The bill uses the term “gender identity”, which I found several definitions for out on the web – similar, but not identical. The basic notion is that your gender identity is that gender that you deeply feel you are – even if that's different than your physical gender. I couldn't find anything that defined (under California law) how one gets a particular gender identity under the law. It could be that you simply declare it, or it could be that you have to have a psychiatric professional certify it. I have no idea.
There really are people out there whose gender identity is different than their actual physical gender – transgendered people. I've known two in my life. The first was born a man (and that's how I first new him), but who thought of himself as a woman. “Robert” became “Robin” while (s)he was an employee of mine. That was quite an experience, on many levels. The other was a person born as a woman (coincidentally, “Robin”) who thought of herself as a man. She became “Al” several years before I first met him. In this case, Al was an employee of the company I was CEO of, and I had another male employee who complained about Al's inappropriate advances. Yes, transgender people can also be gay, as I got a quick education on.
I relate the preceding mainly to illustrate through my own experience that transgender people exist. I have no doubt, personally, of the reality of this condition. I also have no doubt that some transgender children exist, and in this day and age, they might well be recognized at a young age.
So I don't doubt the sincerity of the bill's authors, nor the reality of the issue they address.
But I, like many others, am worried about the bill's imposition of potentially very uncomfortable situations on young people who already have enough social challenges. Again like many others, I worry about its potential for abuse.

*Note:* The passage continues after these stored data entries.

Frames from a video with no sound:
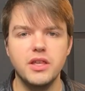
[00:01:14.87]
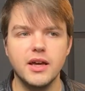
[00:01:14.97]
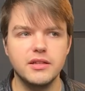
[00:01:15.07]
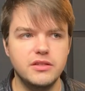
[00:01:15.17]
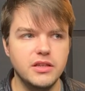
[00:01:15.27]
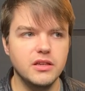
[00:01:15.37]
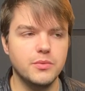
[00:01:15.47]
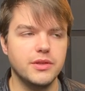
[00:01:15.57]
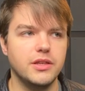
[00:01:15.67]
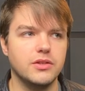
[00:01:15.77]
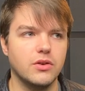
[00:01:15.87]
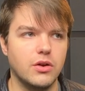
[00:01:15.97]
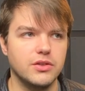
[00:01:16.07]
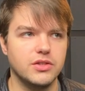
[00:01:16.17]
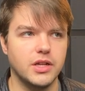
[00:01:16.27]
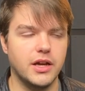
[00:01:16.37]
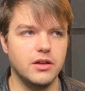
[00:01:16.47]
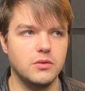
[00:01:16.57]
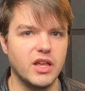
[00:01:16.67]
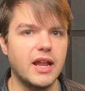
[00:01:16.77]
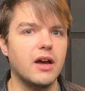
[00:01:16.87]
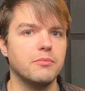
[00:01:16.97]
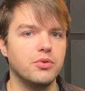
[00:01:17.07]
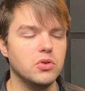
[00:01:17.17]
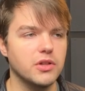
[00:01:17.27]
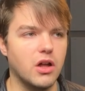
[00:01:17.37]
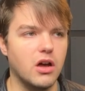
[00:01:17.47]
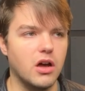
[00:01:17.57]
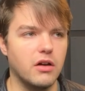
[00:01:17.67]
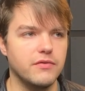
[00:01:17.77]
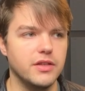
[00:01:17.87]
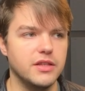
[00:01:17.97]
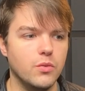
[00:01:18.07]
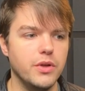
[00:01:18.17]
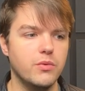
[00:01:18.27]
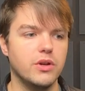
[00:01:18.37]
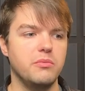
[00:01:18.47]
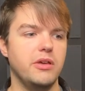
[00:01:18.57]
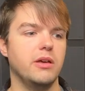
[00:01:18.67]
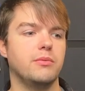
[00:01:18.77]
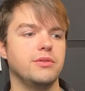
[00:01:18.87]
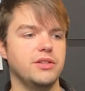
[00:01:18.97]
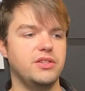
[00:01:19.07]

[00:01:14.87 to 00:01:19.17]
the idea with this art style and how to pull it off is we want to be able to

First the uncomfortable situations. Imagine a 16 year old person who is physically male, but identifies as female. That person, under AB-1266, has the right to choose to use the girl's restrooms and the girls locker room. I suspect that even in these “enlightened” times, there are still girls of high school age who are uncomfortable in the presence of nude men, and who would be uncomfortable being nude in the presence of a man (nude or not). Basically this bill says “tough” to those girls (or the boys in an opposite situation, though the discomfort potential there is admittedly far lower :).
Then there's the potential for abuse. This mainly rests upon the requirements imposed by California law on establishing gender identity. If those requirements are very loose – say, simply the declaration of the student – then it doesn't take much imagination to contrive situations where a horny and curious boy (that would be all of them) establishes gender identity as a girl and thereby gains admittance to about 80% of all teenage boy sexual fantasies. Because I couldn't find the rules by which one establishes gender identity (under the law), I can't assess the probability of abuse. I can imagine a fairly “tight” set of rules that would make it difficult for abuse to occur, but this is California; there's no telling what those idiots in Sacramento have actually done. They probably don't know themselves!